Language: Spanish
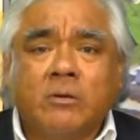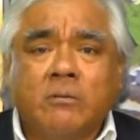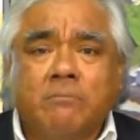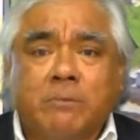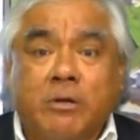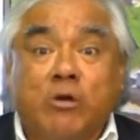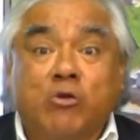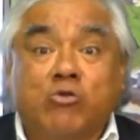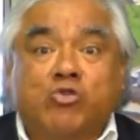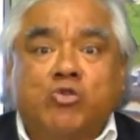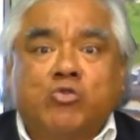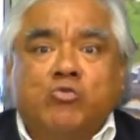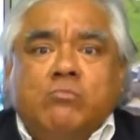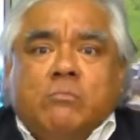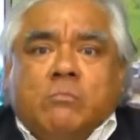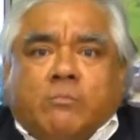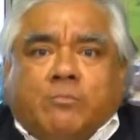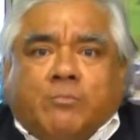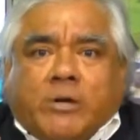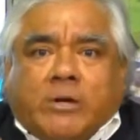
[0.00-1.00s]
Pero si
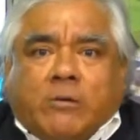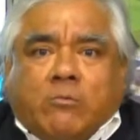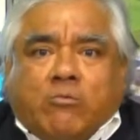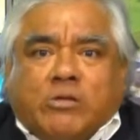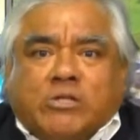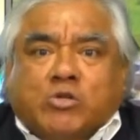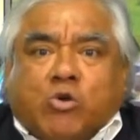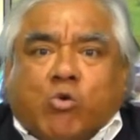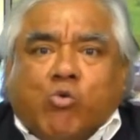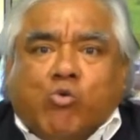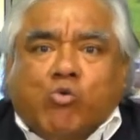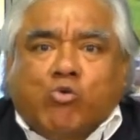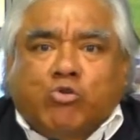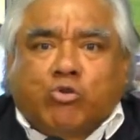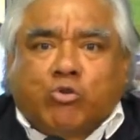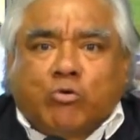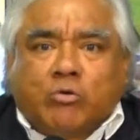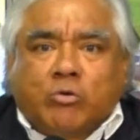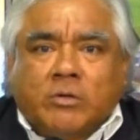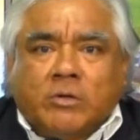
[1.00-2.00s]
un pueblo es
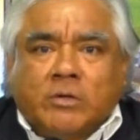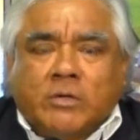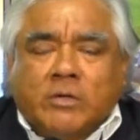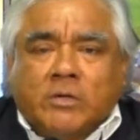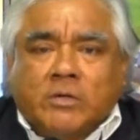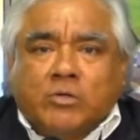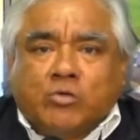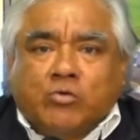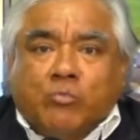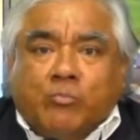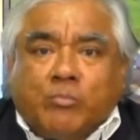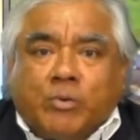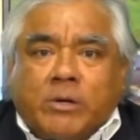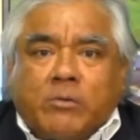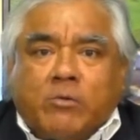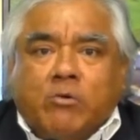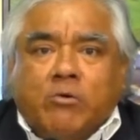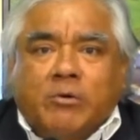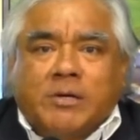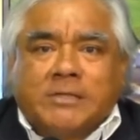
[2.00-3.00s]
culto, si un
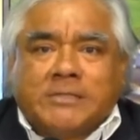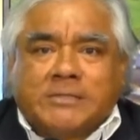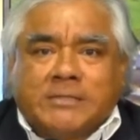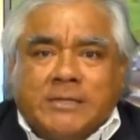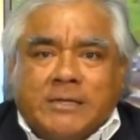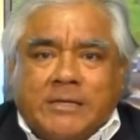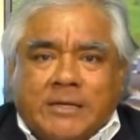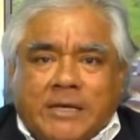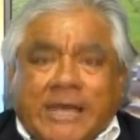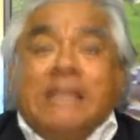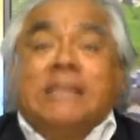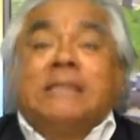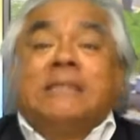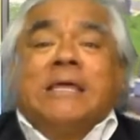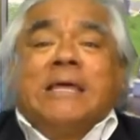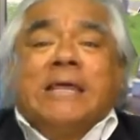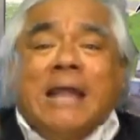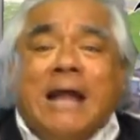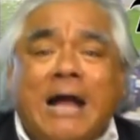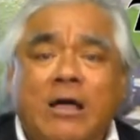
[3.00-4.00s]
pueblo es
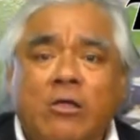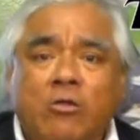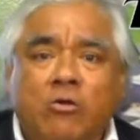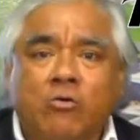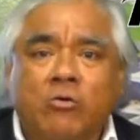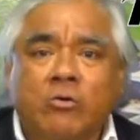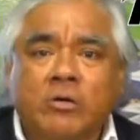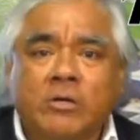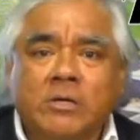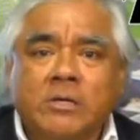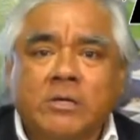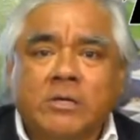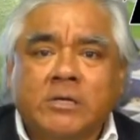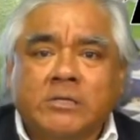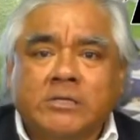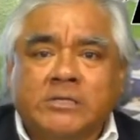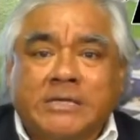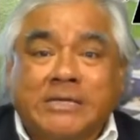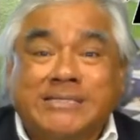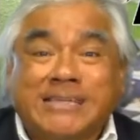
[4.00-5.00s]
enterado,
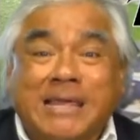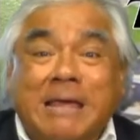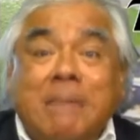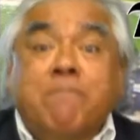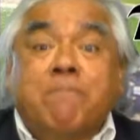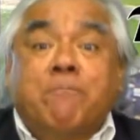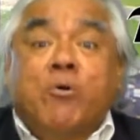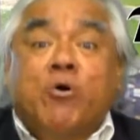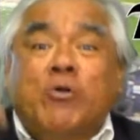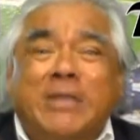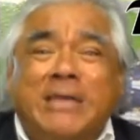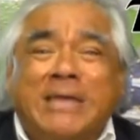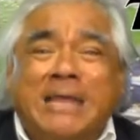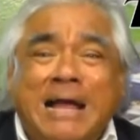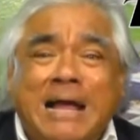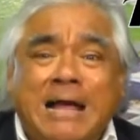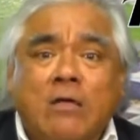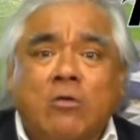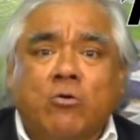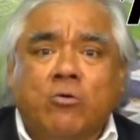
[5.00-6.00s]
si es
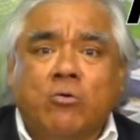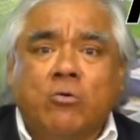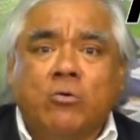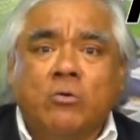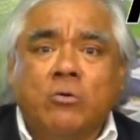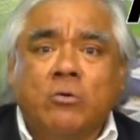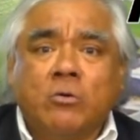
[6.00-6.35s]
empoderado,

Exercise prompt: An exact copy of all the entries is required, and it must contain no pictures.

Exercise response:
Language: Spanish
[0.00-1.00s]
Pero si
[1.00-2.00s]
un pueblo es
[2.00-3.00s]
culto, si un
[3.00-4.00s]
pueblo es
[4.00-5.00s]
enterado,
[5.00-6.00s]
si es
[6.00-6.35s]
empoderado,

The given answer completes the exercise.